Gomez immediately claims the armrest beside him and warbles at shadows.

In my bedroom, I check every closet and corner before collapsing onto the bed.

My nerves hum.

Sleep comes in tight, uneasy bursts.

Dreams of endless stairs lined with yellow tulips.

Cassian shifting between wolf and man, always guarding a door I can't open.

By sunset, I'm still rattled, though the apartment shows no new signs of intrusion.

The tulips droop, defeated.

I scroll through news apps, open a bottle of pinot, and make scrambled eggs for two.
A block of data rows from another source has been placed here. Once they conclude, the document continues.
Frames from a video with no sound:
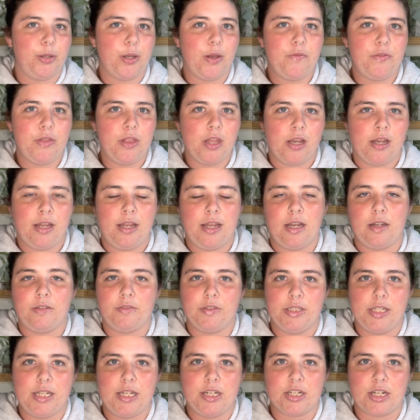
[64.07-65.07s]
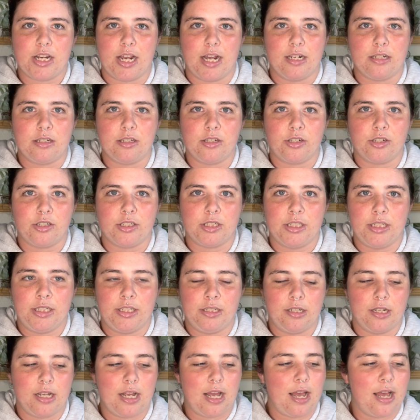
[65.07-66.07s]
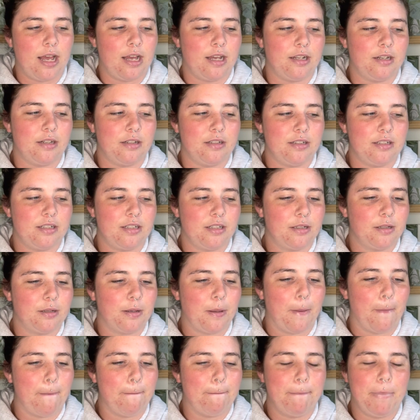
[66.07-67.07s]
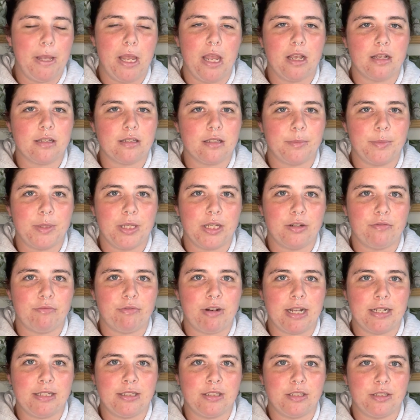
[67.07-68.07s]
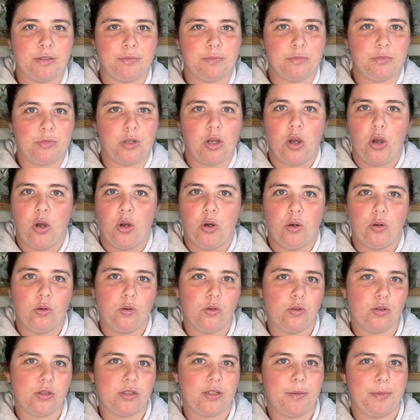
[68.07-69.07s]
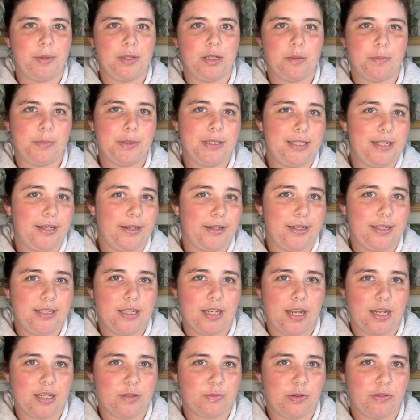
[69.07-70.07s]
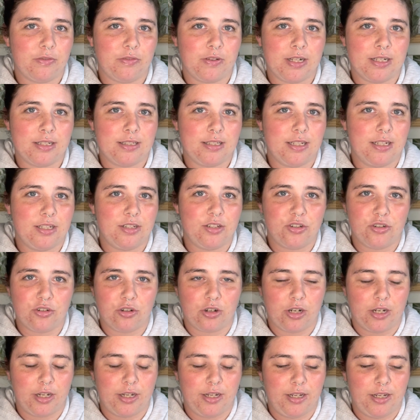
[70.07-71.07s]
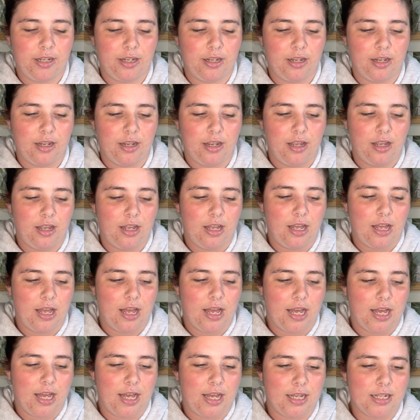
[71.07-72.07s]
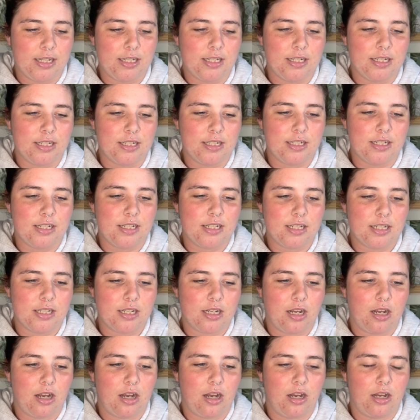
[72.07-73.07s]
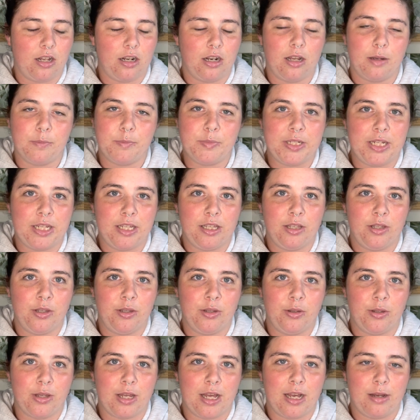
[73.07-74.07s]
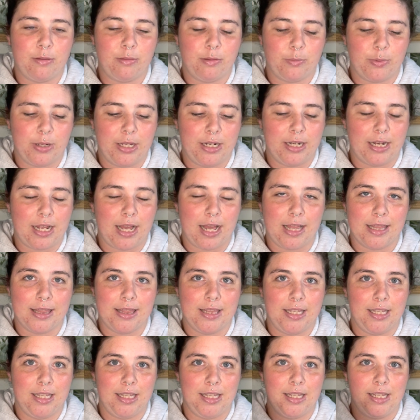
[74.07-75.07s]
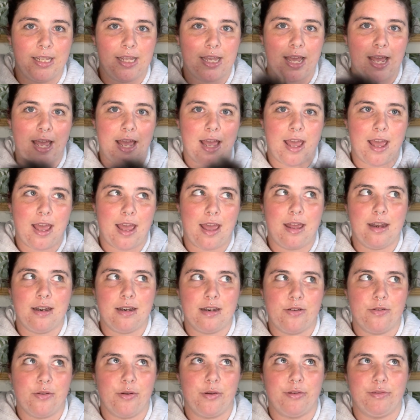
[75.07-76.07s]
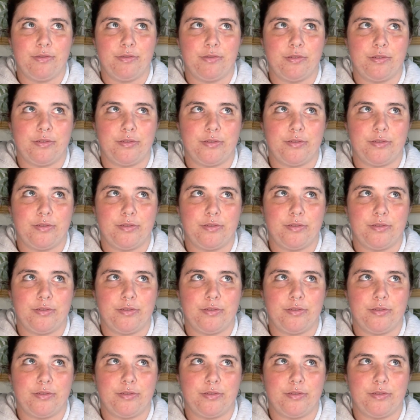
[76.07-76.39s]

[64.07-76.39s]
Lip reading: everything I have in each category and pick something at random or something that particularly takes my fancy to try, and I'll update you how it went at the end of,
Cassian eats without comment.

Gomez keeps vigil in the hall, occasionally darting toward the bathroom or staring at the ceiling.

The next morning, I find Cassian already awake.

Coffee made.

Standing at the window with that particular stillness that means he's been up for a while.

He nods toward the railing below.

I follow his gaze.

A single yellow tulip sits on the railing, fresh, its petals trembling in the breeze.

A note is tucked beneath it.

Miss Morales,

Your cat appears in excellent health.

I remain delighted by his enthusiasm.

Respectfully Yours

Every hair on my arms stands at attention.

"That's new," I whisper.

Cassian's brow furrows.

"Yeah."

I stare at the note.

The language feels strange. Formal. Old-fashioned. Almost polite.

Which somehow makes it worse.

Cassian reaches for his phone.

"I don't know who this is," he says quietly. "But we're about to find out."